Eating Between the Lines
Literary Diversions for Foodies, With Recipes
By Virginia B. Wood, Fri., June 15, 2001
The Body in the Moonlight
A Faith Fairchild Mysteryby Katherine Hall Page
Morrow, 243 pp., $23
Agatha-award-winning author Page's amateur sleuth and caterer Faith Fairchild is on the case again in the eleventh outing of this popular culinary mystery series. In the fall of 2000, we find Faith, her minister husband Tom Fairchild, and their two children happily settled in the bucolic New England village of Aleford, Mass. Tom is the respected pastor of First Parish Church, and Faith has re-established the catering company she founded years earlier in New York City, Have Faith. The church is about to celebrate its 250th anniversary with a big fundraising gala at the stately Ballou House, and Have Faith is catering the event. It's a Roaring Twenties Mystery game party complete with period costumes and several celebrated mystery authors on the guest list. Everything is going fine until Gwen Ford, the lovely young fiancée of the church's musical director, eats a bowl of panna cotta topped with crushed amaretti and falls over dead at the table!
In order to clear her name and save the reputation of her catering business, Faith sets out on her own investigation as to why anyone would poison Gwen Ford and sprinkle arsenic on Faith's panna cotta to do it. She enlists the aid of the various mystery authors who attended the event in hopes they can shed some light on the workings and motives of the criminal mind responsible for the killing. Along the way, Faith encounters an aging local dowager stockpiling dried food in anticipation of Y2K and she gets embroiled in trying to find out who's behind the crank calls and whispering smear campaign aimed at the popular headmaster of the local school. These distractions don't keep her from pursuing the murderer, of course, and as she gets closer to the truth, another body turns up. On Halloween night, Faith finds the murdered girl's boyfriend, Jared Gabriel, dead in the moonlight on her front lawn. It appears to be a message warning Faith off her investigation, but the intrepid amateur sleuth can't stop until she finds all the answers.

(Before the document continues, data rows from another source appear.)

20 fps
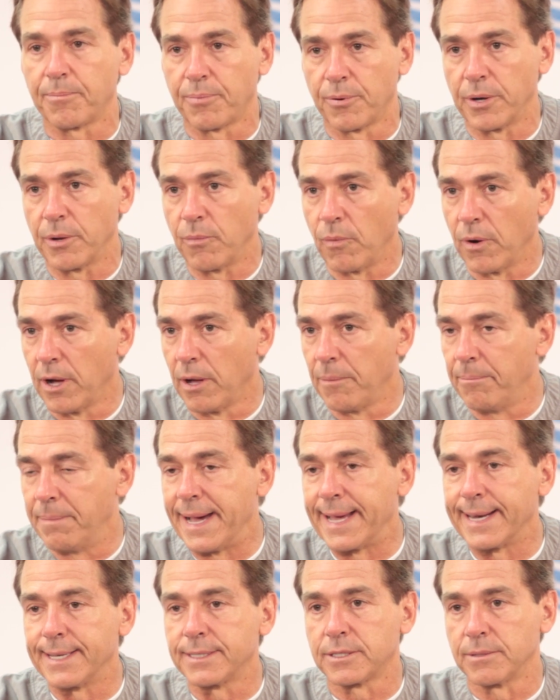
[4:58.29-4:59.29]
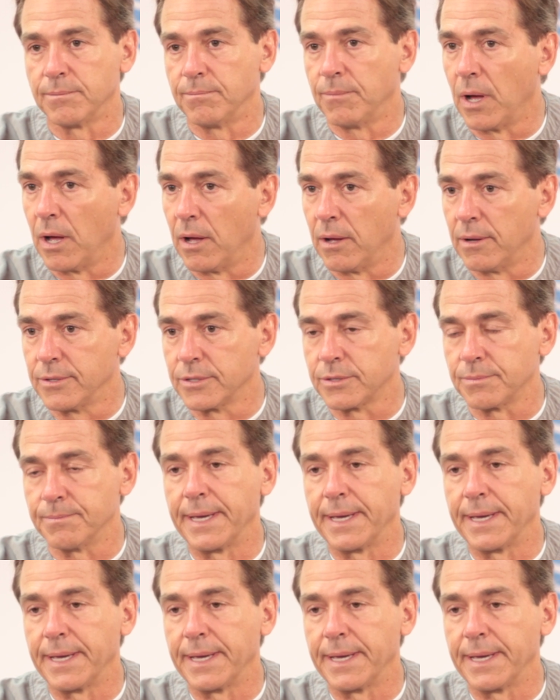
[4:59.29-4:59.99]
pretty well, batted some balls,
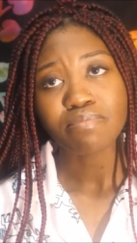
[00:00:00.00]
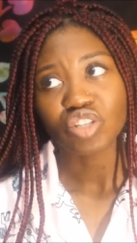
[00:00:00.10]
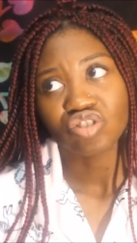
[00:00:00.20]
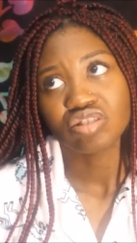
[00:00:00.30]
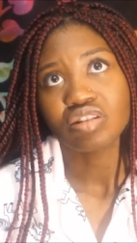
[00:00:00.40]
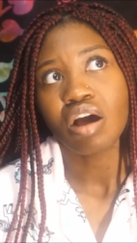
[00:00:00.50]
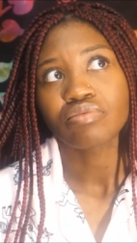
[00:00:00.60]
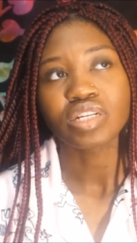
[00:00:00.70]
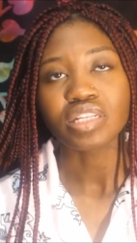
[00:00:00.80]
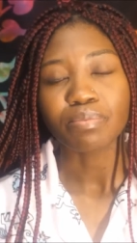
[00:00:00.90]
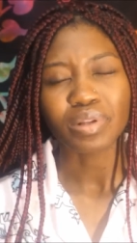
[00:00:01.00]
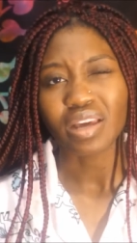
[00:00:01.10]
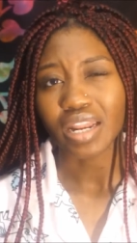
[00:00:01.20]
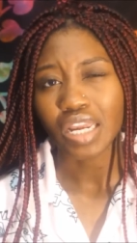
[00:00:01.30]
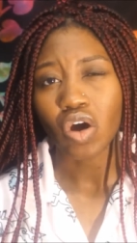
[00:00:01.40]
but she's not really
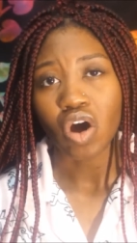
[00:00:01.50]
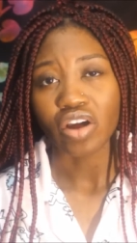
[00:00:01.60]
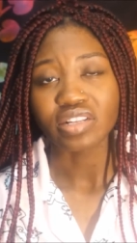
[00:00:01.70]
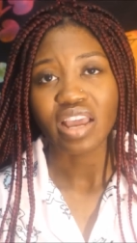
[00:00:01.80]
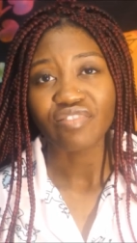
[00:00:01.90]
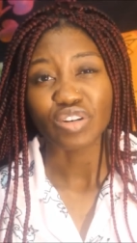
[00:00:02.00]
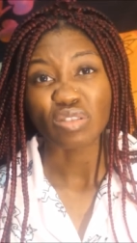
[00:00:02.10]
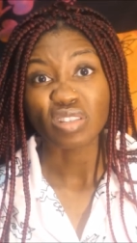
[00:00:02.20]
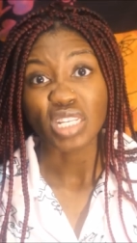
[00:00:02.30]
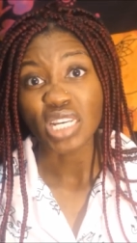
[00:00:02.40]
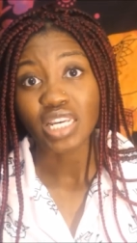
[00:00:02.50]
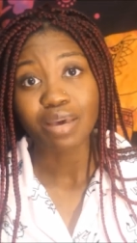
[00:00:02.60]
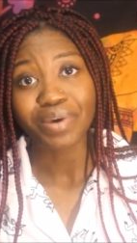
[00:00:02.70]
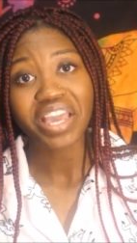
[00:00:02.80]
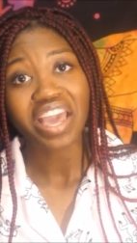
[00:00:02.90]
planning on ever seeing
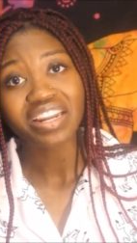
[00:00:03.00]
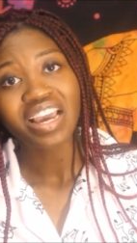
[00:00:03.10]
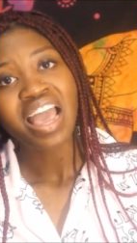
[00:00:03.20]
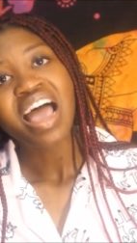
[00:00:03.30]
him again.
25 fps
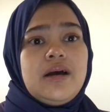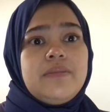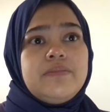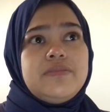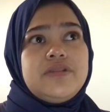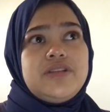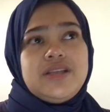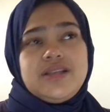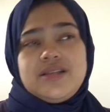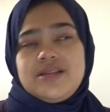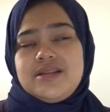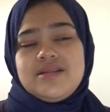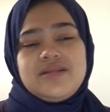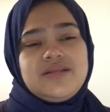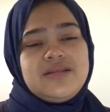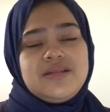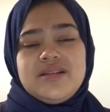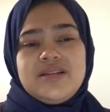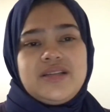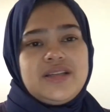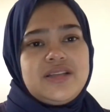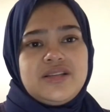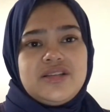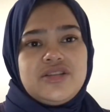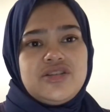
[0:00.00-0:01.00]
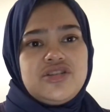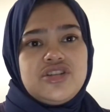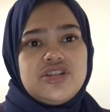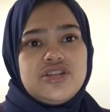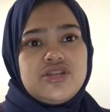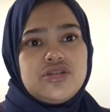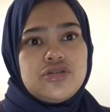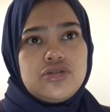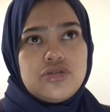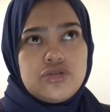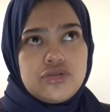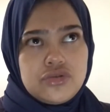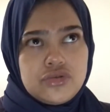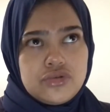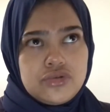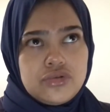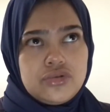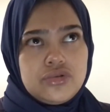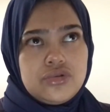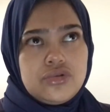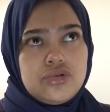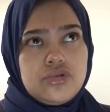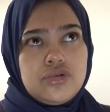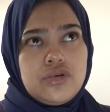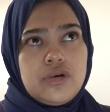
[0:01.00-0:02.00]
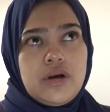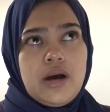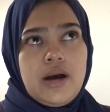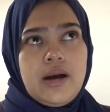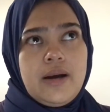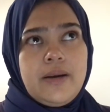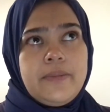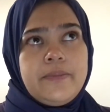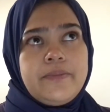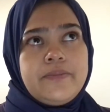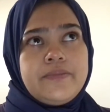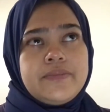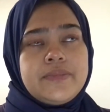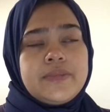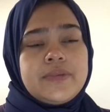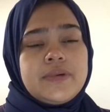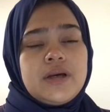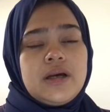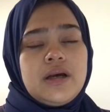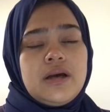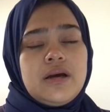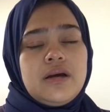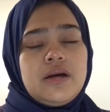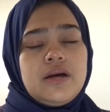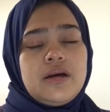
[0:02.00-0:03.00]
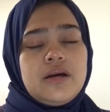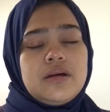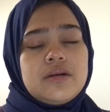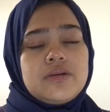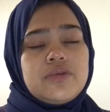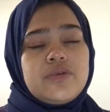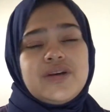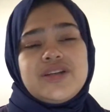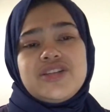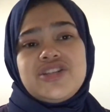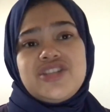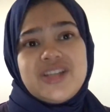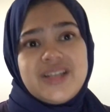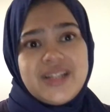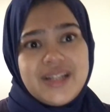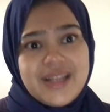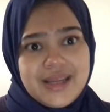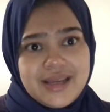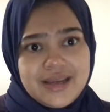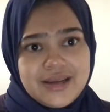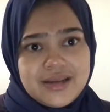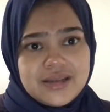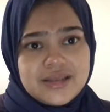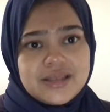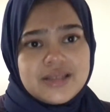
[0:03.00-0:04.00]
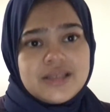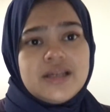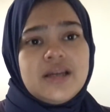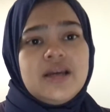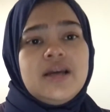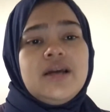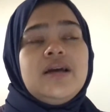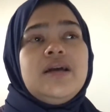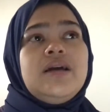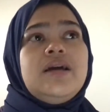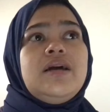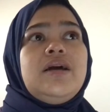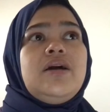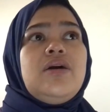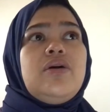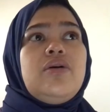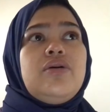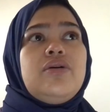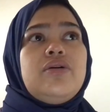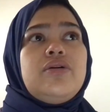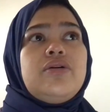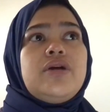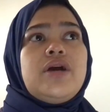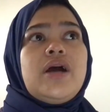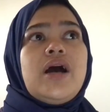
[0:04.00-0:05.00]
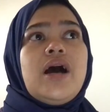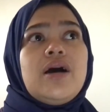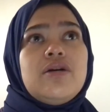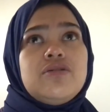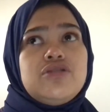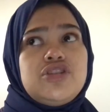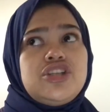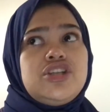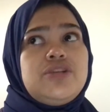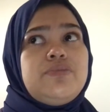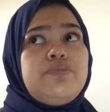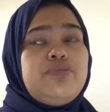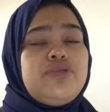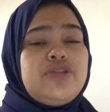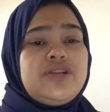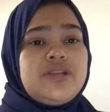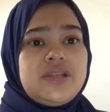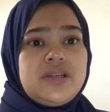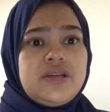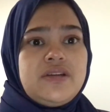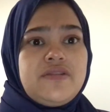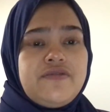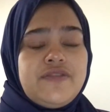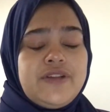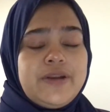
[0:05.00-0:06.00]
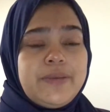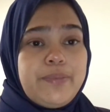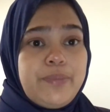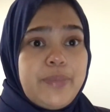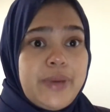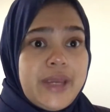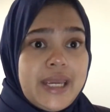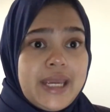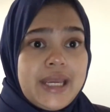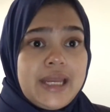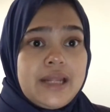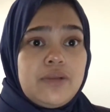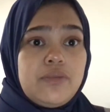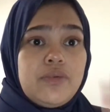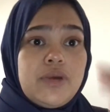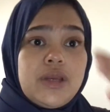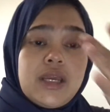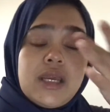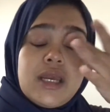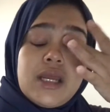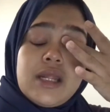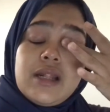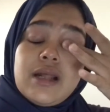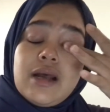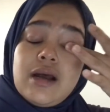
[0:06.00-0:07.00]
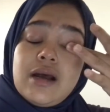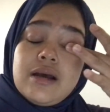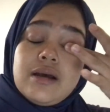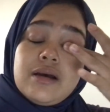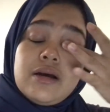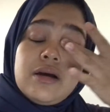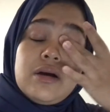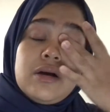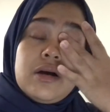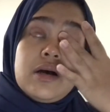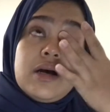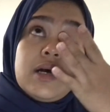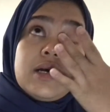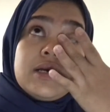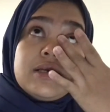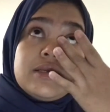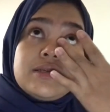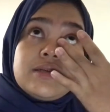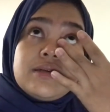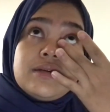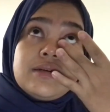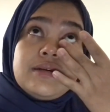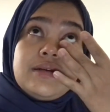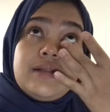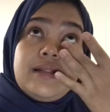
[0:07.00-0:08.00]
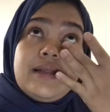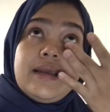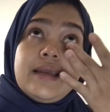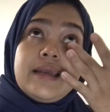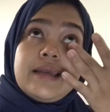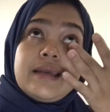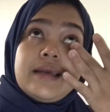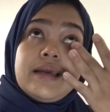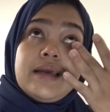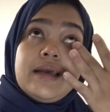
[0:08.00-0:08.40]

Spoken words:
This is just through questionnaires, or how she perceived the pain. We can ask her, like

The Body in the Moonlight is a pleasant, light read, cast with just enough eccentric characters and red herrings to make the mystery interesting. As in all Page's books, there is a short recipe section in the back, described as excerpts from a work-in-progress titled "Have Faith in Your Kitchen"; the dishes in the recipe section are mentioned in the story but aren't necessarily part of the plot line (no panna cotta recipe). I've tried the Oatmeal Lace Cookies and can vouch that they are divine and a new member of my regular cookie repertoire.